Weapons: Github/Python/Vim/

For the first two questions, Yelp came to the rescue.

I noticed that Yelp already had reviews about most of these Docs. All I needed was to somehow feed Yelp.com all these names and locations and then get star rating and number of ratings for each of them. (Just like you, I rather go to a 4-star doc with 50+ reviews versus a 5-star Doc with 5 reviews)

I started off from a script from scrapehero/yelp_search.py on Github

And made some tweaks to it. You can see my version here.

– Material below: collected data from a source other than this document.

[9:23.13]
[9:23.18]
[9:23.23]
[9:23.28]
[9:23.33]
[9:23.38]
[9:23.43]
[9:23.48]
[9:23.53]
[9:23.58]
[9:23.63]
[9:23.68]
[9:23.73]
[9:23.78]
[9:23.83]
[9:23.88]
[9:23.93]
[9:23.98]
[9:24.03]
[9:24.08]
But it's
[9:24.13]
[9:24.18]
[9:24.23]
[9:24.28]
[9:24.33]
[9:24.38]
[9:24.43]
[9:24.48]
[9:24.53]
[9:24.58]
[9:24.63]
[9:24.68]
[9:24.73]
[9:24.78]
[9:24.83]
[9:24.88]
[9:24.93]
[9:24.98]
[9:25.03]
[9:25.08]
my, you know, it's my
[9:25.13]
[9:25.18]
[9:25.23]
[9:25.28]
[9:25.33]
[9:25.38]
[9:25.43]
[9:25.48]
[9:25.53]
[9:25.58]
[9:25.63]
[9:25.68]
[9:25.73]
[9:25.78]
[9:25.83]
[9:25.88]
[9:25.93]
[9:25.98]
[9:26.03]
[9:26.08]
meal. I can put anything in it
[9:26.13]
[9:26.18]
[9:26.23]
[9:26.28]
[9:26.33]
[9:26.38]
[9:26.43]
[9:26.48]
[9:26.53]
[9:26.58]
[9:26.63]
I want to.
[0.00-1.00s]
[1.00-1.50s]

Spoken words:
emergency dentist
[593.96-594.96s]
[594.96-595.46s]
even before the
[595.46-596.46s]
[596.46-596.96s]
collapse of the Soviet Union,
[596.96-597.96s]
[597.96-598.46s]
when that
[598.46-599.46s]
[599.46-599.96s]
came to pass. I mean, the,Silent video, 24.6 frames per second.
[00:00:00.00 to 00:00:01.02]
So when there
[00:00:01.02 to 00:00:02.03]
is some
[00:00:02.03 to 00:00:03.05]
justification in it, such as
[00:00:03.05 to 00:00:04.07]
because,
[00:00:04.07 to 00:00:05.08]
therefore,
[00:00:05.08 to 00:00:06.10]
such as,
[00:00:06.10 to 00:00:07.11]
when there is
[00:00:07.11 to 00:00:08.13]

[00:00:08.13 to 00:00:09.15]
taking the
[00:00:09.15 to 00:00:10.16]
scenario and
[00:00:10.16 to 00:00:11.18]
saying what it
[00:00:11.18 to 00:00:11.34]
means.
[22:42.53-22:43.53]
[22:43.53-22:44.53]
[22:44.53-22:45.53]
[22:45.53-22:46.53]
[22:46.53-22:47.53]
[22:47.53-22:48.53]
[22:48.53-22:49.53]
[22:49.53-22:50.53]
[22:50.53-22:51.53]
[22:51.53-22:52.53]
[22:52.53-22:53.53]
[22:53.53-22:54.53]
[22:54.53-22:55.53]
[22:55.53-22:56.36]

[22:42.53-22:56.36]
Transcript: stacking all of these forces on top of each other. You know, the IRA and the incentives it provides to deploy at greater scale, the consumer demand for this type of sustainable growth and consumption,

https://github.com/monks97ue/PCP_Yelp_Search

Some pre-processing of the text file was necessary before feeding it to Python which I did it with my handy dandy Vim text processor: removing extra data (example exact address, phone, gender, network, language etc ), making each entry as one line, sorting the data alphabetically, replacing white space with “+” and comma by “2%” etc.

Here is what the input to python script looked like

Input to Python script. Before (left), after (right)

Yelp is great because the queries are very easy to pass

Yelp is great because the queries are very easy to pass

Within a minute I had the Name/Address/ Star Rating/ Rating Count / Category / and Yelp Url for each of the doctors.

Bingo, I am in business!! One last thing, plotting all this data.

Light at the End of the Tunnel

Google Labs created a wonderful tool, fusion table, which for some reason never got out of beta. But thankfully it is still available for use.

Its beauty is that I could mark addresses and filter results.

I filtered the list by doctors with +3.5-star rating and having a review count more than ‘4’. Fusion table also allows for filtering by specialization. Further more, I color coded the dots by the review rating.

Google Fusion, with Doc color coded by ratings

Again a great way to visually identify how far a Doctor is and what his ratings were (red dot < 4* and blue dot > 4*).

½ a day spent, and I was finally able to make an informed choice !!

TLDR; found independent reviews of my in-network doctors via a script on Yelp and Google Fusion tables.